**Assignment**
Repeat these records exactly, pictures excluded.

Stored items:
------------------------------------

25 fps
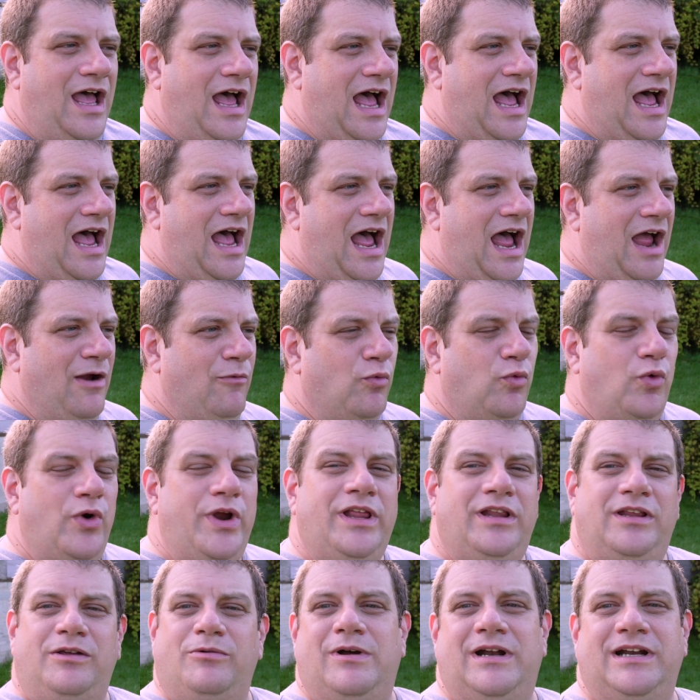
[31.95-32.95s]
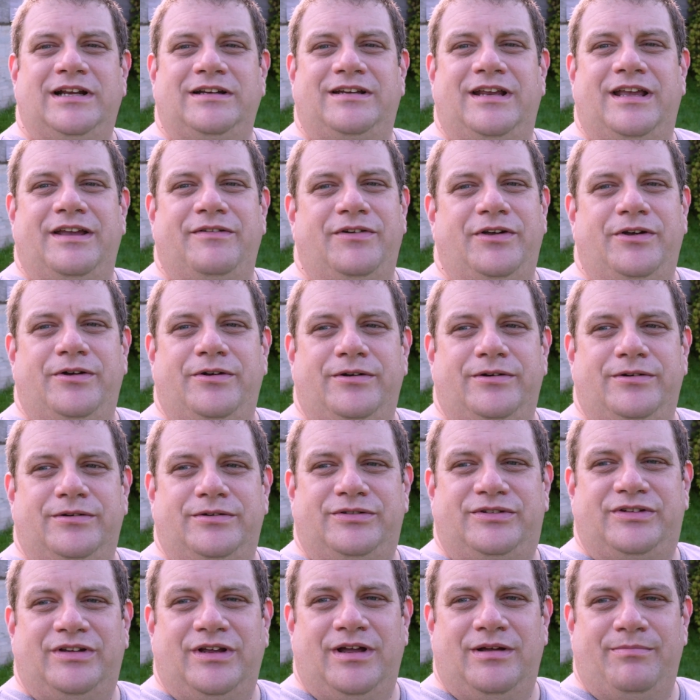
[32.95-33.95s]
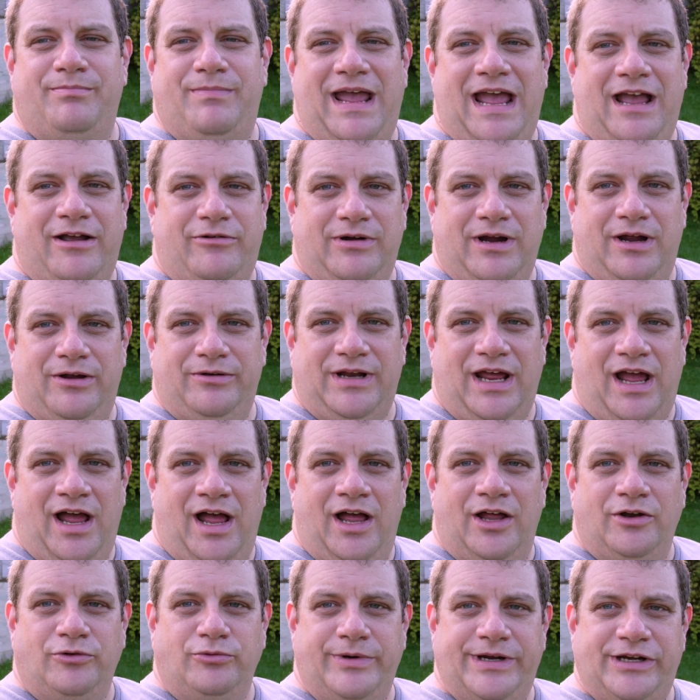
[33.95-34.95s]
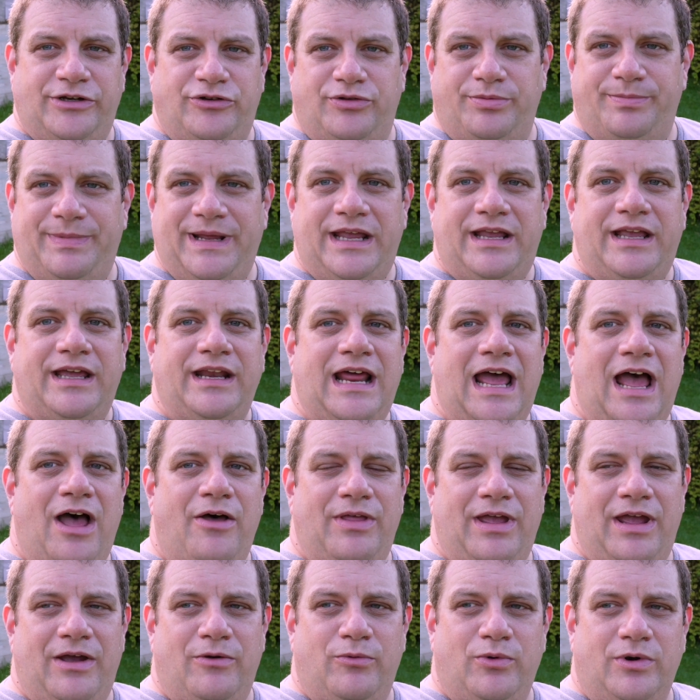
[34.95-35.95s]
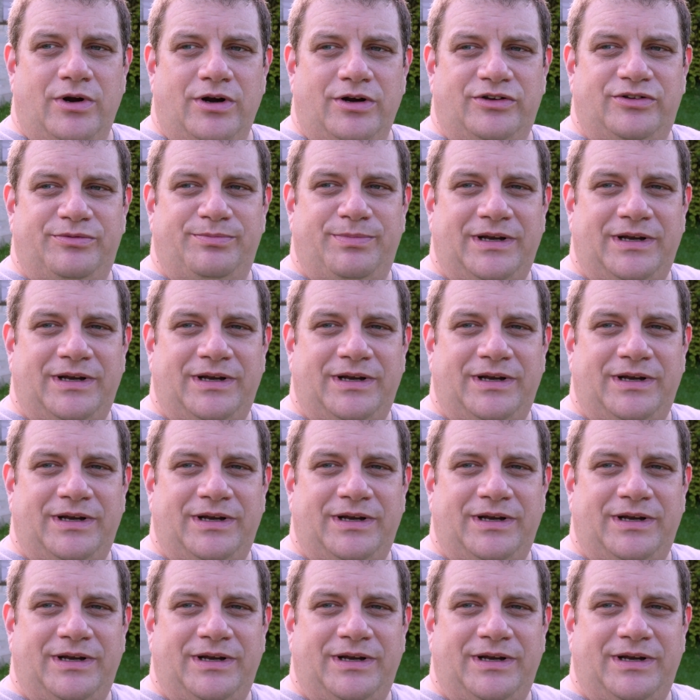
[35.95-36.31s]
I really wanted to give you some background on Reach the Peak and how that works,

------------------------------------

**Answer space**
25 fps
[31.95-32.95s]
[32.95-33.95s]
[33.95-34.95s]
[34.95-35.95s]
[35.95-36.31s]
I really wanted to give you some background on Reach the Peak and how that works,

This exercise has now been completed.